• [TASK DETAILS] Repeat the records below exactly. Omit the pictures.

··· INFORMATION GIVEN ···

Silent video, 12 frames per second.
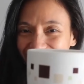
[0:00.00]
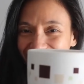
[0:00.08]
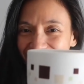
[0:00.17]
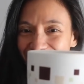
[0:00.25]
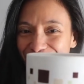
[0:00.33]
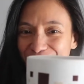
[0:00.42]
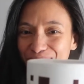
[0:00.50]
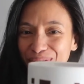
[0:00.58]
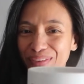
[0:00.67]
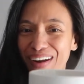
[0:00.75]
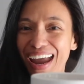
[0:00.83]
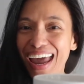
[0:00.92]
That's
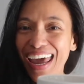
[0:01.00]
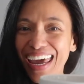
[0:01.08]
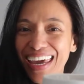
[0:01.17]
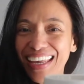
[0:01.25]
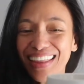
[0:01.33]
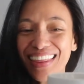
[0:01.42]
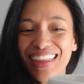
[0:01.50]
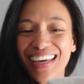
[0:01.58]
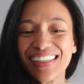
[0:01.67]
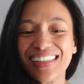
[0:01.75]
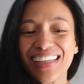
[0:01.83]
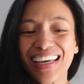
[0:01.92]
right,
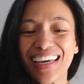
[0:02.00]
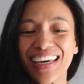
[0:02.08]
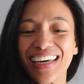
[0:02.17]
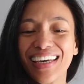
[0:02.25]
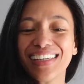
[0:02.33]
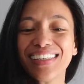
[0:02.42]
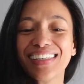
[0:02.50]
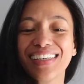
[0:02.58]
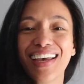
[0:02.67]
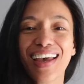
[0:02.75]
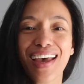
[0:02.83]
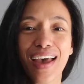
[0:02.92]
this is
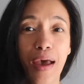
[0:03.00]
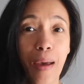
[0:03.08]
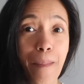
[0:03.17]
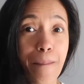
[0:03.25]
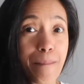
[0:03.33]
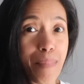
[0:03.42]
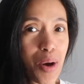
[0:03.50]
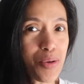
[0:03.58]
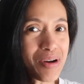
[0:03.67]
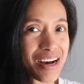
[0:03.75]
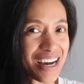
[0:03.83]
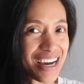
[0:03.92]

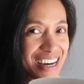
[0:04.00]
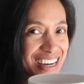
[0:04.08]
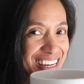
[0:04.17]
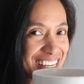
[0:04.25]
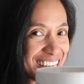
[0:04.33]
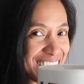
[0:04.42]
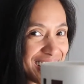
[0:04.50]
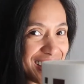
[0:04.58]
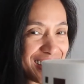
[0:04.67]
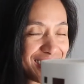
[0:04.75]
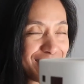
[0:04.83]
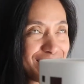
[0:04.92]
mocha.
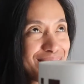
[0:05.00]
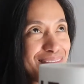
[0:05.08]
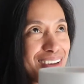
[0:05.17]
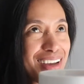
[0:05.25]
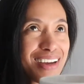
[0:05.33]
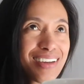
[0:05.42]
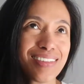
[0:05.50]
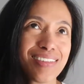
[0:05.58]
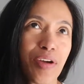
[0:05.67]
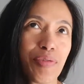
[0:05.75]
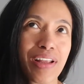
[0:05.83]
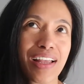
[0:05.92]
Uh, it's
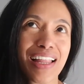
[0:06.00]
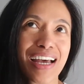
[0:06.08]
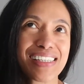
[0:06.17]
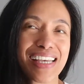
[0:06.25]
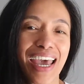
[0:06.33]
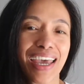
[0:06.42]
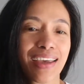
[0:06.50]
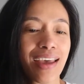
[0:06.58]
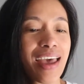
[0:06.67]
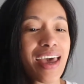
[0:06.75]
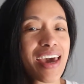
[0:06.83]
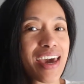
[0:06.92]
not really a latte,
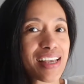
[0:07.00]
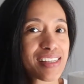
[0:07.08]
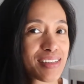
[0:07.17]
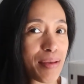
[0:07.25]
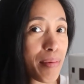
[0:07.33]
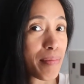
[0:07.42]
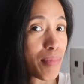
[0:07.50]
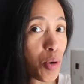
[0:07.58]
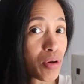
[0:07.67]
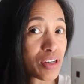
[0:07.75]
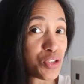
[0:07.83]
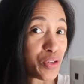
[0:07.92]
it's
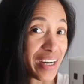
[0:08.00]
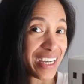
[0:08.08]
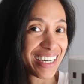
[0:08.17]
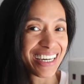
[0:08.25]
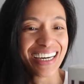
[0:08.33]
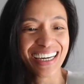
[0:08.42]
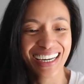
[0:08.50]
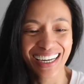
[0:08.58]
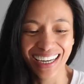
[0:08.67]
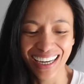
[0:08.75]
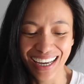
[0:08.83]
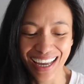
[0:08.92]
mocha drink.
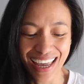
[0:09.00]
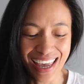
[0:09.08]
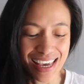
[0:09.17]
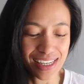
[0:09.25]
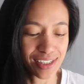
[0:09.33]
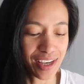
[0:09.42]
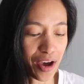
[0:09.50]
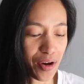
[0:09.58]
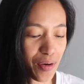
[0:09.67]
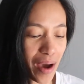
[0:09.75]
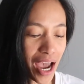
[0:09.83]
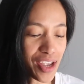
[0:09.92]

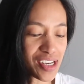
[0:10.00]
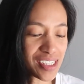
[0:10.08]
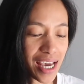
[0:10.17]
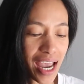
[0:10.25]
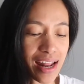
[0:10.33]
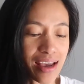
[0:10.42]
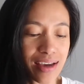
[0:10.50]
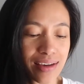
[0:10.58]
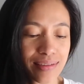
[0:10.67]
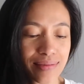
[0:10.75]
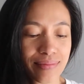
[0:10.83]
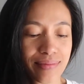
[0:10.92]
So I just kind
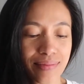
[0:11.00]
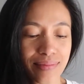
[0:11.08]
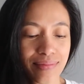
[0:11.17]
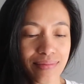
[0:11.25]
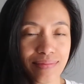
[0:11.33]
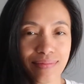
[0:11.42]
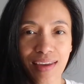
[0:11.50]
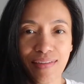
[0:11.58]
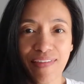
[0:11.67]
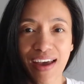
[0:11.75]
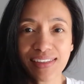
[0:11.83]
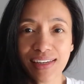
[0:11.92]
of
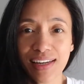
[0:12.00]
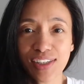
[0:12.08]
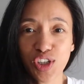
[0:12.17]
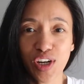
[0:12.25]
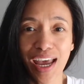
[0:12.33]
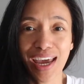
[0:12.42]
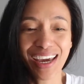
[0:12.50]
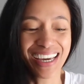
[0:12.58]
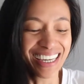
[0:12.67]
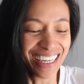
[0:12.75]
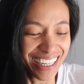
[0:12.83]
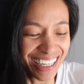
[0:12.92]
invented it today.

···

• [RESPONSE AREA]
Silent video, 12 frames per second.
[0:00.00]
[0:00.08]
[0:00.17]
[0:00.25]
[0:00.33]
[0:00.42]
[0:00.50]
[0:00.58]
[0:00.67]
[0:00.75]
[0:00.83]
[0:00.92]
That's
[0:01.00]
[0:01.08]
[0:01.17]
[0:01.25]
[0:01.33]
[0:01.42]
[0:01.50]
[0:01.58]
[0:01.67]
[0:01.75]
[0:01.83]
[0:01.92]
right,
[0:02.00]
[0:02.08]
[0:02.17]
[0:02.25]
[0:02.33]
[0:02.42]
[0:02.50]
[0:02.58]
[0:02.67]
[0:02.75]
[0:02.83]
[0:02.92]
this is
[0:03.00]
[0:03.08]
[0:03.17]
[0:03.25]
[0:03.33]
[0:03.42]
[0:03.50]
[0:03.58]
[0:03.67]
[0:03.75]
[0:03.83]
[0:03.92]

[0:04.00]
[0:04.08]
[0:04.17]
[0:04.25]
[0:04.33]
[0:04.42]
[0:04.50]
[0:04.58]
[0:04.67]
[0:04.75]
[0:04.83]
[0:04.92]
mocha.
[0:05.00]
[0:05.08]
[0:05.17]
[0:05.25]
[0:05.33]
[0:05.42]
[0:05.50]
[0:05.58]
[0:05.67]
[0:05.75]
[0:05.83]
[0:05.92]
Uh, it's
[0:06.00]
[0:06.08]
[0:06.17]
[0:06.25]
[0:06.33]
[0:06.42]
[0:06.50]
[0:06.58]
[0:06.67]
[0:06.75]
[0:06.83]
[0:06.92]
not really a latte,
[0:07.00]
[0:07.08]
[0:07.17]
[0:07.25]
[0:07.33]
[0:07.42]
[0:07.50]
[0:07.58]
[0:07.67]
[0:07.75]
[0:07.83]
[0:07.92]
it's
[0:08.00]
[0:08.08]
[0:08.17]
[0:08.25]
[0:08.33]
[0:08.42]
[0:08.50]
[0:08.58]
[0:08.67]
[0:08.75]
[0:08.83]
[0:08.92]
mocha drink.
[0:09.00]
[0:09.08]
[0:09.17]
[0:09.25]
[0:09.33]
[0:09.42]
[0:09.50]
[0:09.58]
[0:09.67]
[0:09.75]
[0:09.83]
[0:09.92]

[0:10.00]
[0:10.08]
[0:10.17]
[0:10.25]
[0:10.33]
[0:10.42]
[0:10.50]
[0:10.58]
[0:10.67]
[0:10.75]
[0:10.83]
[0:10.92]
So I just kind
[0:11.00]
[0:11.08]
[0:11.17]
[0:11.25]
[0:11.33]
[0:11.42]
[0:11.50]
[0:11.58]
[0:11.67]
[0:11.75]
[0:11.83]
[0:11.92]
of
[0:12.00]
[0:12.08]
[0:12.17]
[0:12.25]
[0:12.33]
[0:12.42]
[0:12.50]
[0:12.58]
[0:12.67]
[0:12.75]
[0:12.83]
[0:12.92]
invented it today.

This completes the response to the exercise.